基金The National Natural Science Foundation of China (Grant No.60472060 ,60473039 and 60472061)
文摘Foley-Sammon linear discriminant analysis (FSLDA) and uncorrelated linear discriminant analysis (ULDA) are two well-known kinds of linear discriminant analysis. Both ULDA and FSLDA search the kth discriminant vector in an n-k+1 dimensional subspace, while they are subject to their respective constraints. Evidenced by strict demonstration, it is clear that in essence ULDA vectors are the covariance-orthogonal vectors of the corresponding eigen-equation.

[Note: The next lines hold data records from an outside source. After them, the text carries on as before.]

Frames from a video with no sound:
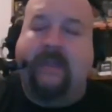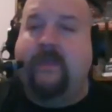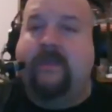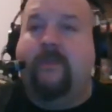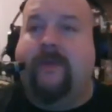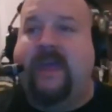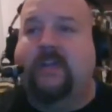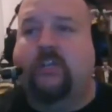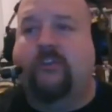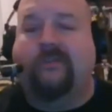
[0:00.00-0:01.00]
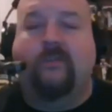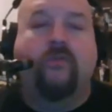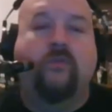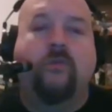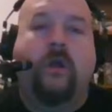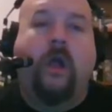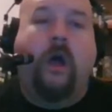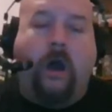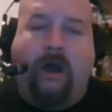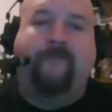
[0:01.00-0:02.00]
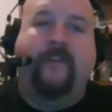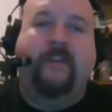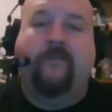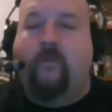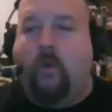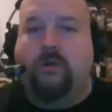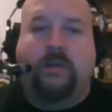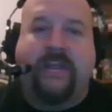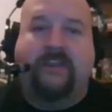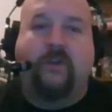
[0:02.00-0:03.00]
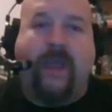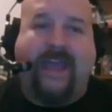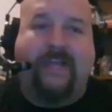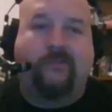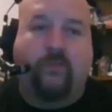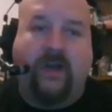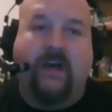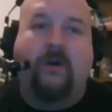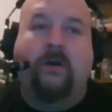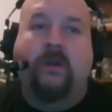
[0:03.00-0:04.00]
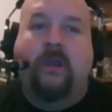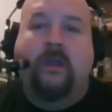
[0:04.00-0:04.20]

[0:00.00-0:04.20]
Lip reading: and then the Badgers' new offensive coordinator as well.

So, the algorithms for the covariance-orthogonal vectors are equivalent to the original algorithm of ULDA, which is time-consuming. Also, it is first revealed that the Fisher criterion value of each FSLDA vector must be not less than that of the corresponding ULDA vector by theory analysis. For a discriminant vector, the larger its Fisher criterion value is, the more powerful in discriminability it is. So, for FSLDA vectors, corresponding to larger Fisher criterion values is an advantage. On the other hand, in general any two feature components extracted by FSLDA vectors are statistically correlated with each other, which may make the discriminant vectors set at a disadvantageous position. In contrast to FSLDA vectors, any two feature components extracted by ULDA vectors are statistically uncorrelated with each other. Two experiments on CENPARMI handwritten numeral database and ORL database are performed. The experimental results are consistent with the theory analysis on Fisher criterion values of ULDA vectors and FSLDA vectors. The experiments also show that the equivalent algorithm of ULDA, presented in this paper, is much more efficient than the original algorithm of ULDA, as the theory analysis expects. Moreover, it appears that if there is high statistical correlation between feature components extracted by FSLDA vectors, FSLDA will not perform well, in spite of larger Fisher criterion value owned by every FSLDA vector. However, when the average correlation coefficient of feature components extracted by FSLDA vectors is at a low level, the performance of FSLDA are comparable with ULDA.